Nun sprechen nicht nur seine Statements machende Figuren und deren Platzierung, sondern auch die Tatsache, dass er bis heute seine wahre Identität geheim zu halten versucht, für das kritische Bewusstsein seiner Kunst.
Nun wurde Banksy entdeckt! Ein paar Promis (Man munkelt u.a. von Angelina Jolie, Kate Moss, was bei Letzter durchaus verständlich ist, schließlich übersetzte Bansky Warhols Marylin Druck in die Gegenwart und machte eine Kate Moss daraus)
fanden Banksy so sexy subversiv, dass ihnen Fotos nicht reichten, sie wollten die Aura eines Originals erwerben und taten das auch.
Es kam, wie es kommen musste. Der Kunstbetrieb entdeckte Banksy für sich und es folgten mehrere Ausstellungen.
Mittlerweile wird ein originaler Banksy schon mal für über 500.000 Pfund verkauft.
Die street Art- Szene ist gespalten; man ist sich uneinig, ob das jetzt der große Sell Out und das Ende von Banksys kunst bedeutet oder ob das der für Banksys Unnachgiebigkeit und künstlerische Originalität verdiente Lohn ist.
In gängigen Foren wird dann auch mal von Szenezugehörigen wie folgt argumentiert:
Banksy wird vom Kunstmarkt für wert befunden. Also interessiert sich der etablierte Kunstmarkt ab nun an womöglich auch für andere Street Artists. Folglich hilft Banksys unglaubliche Wertsteigerung die nicht akzeptierte Straßenkunst hoffähig zu machen.
Das bedeutet ganz platt gesagt, einen enormen Zuwachs an Bekanntheit und Respekt.
Und Respekt ist schließlich die Grundwährung der Straße.
Doch wie wirkt sich das Herausreißen und Verkaufen von Street Art auf eben diese spezielle Kunstform aus?
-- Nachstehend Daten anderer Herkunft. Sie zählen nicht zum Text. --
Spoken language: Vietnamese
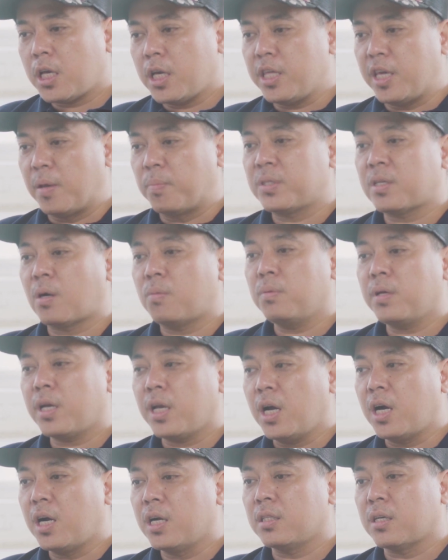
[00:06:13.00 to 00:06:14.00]
nhịp sống,
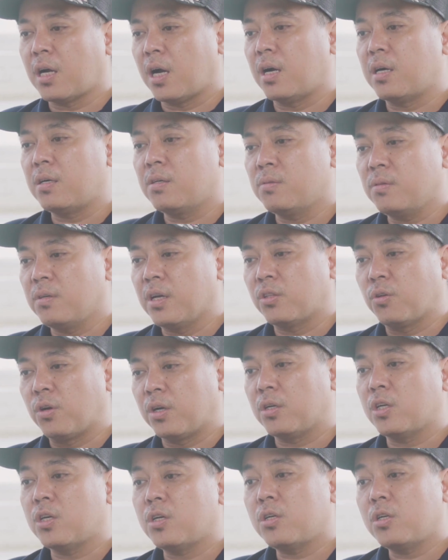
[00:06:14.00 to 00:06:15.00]
cái hơi thở của nghệ thuật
Wie schon angedeutet ist Street Art stark an ihre räumlichen und sozialen Kontexte gebunden. Der städtische Raum, seine Architektur und die darin enthaltenen Konnotationen sind Teil dessen, auf was sich Street Art bezieht. Gerade Banksy zeichnet sich durch einen antikapitalistischen und anarchischen Humor aus. Die Aneignung öffentlichen Raums zwecks künstlerischer Zeichen- und Meinungssetzung ist Teil der Graffiti-Ideologie. Die Forderung lautet wie eh und je: Die Stadt sollte allen gehören, Street Art tut es.
Doch wie kann Banksy noch allen gehören, wenn er aus all dem herausgerissen wird?
Wie sollen seine Bilder und Statements noch funktionieren, wenn sie plötzlich außerhalb dessen stehen, auf was sie sich eigentlich beziehen?
Und was passiert mit der oft überspitzten, jedoch immer treffsicheren Ironie eines Banksys?
Dass der Markt mittlerweile ein Profi auch darin ist, seine Gegner samt ihrer Gegnerschaft zu vermarkten, ist ein alter Hut.
Mehr noch als an dem Verlust an Glaubwürdigkeit durch den Verkauf, leidet Banksys Kunst an ihrer Entwurzelung, dem Herausziehen aus all ihren funktionierenden Kontexten, denn dafür ist Banksy einfach nicht abstrakt genug.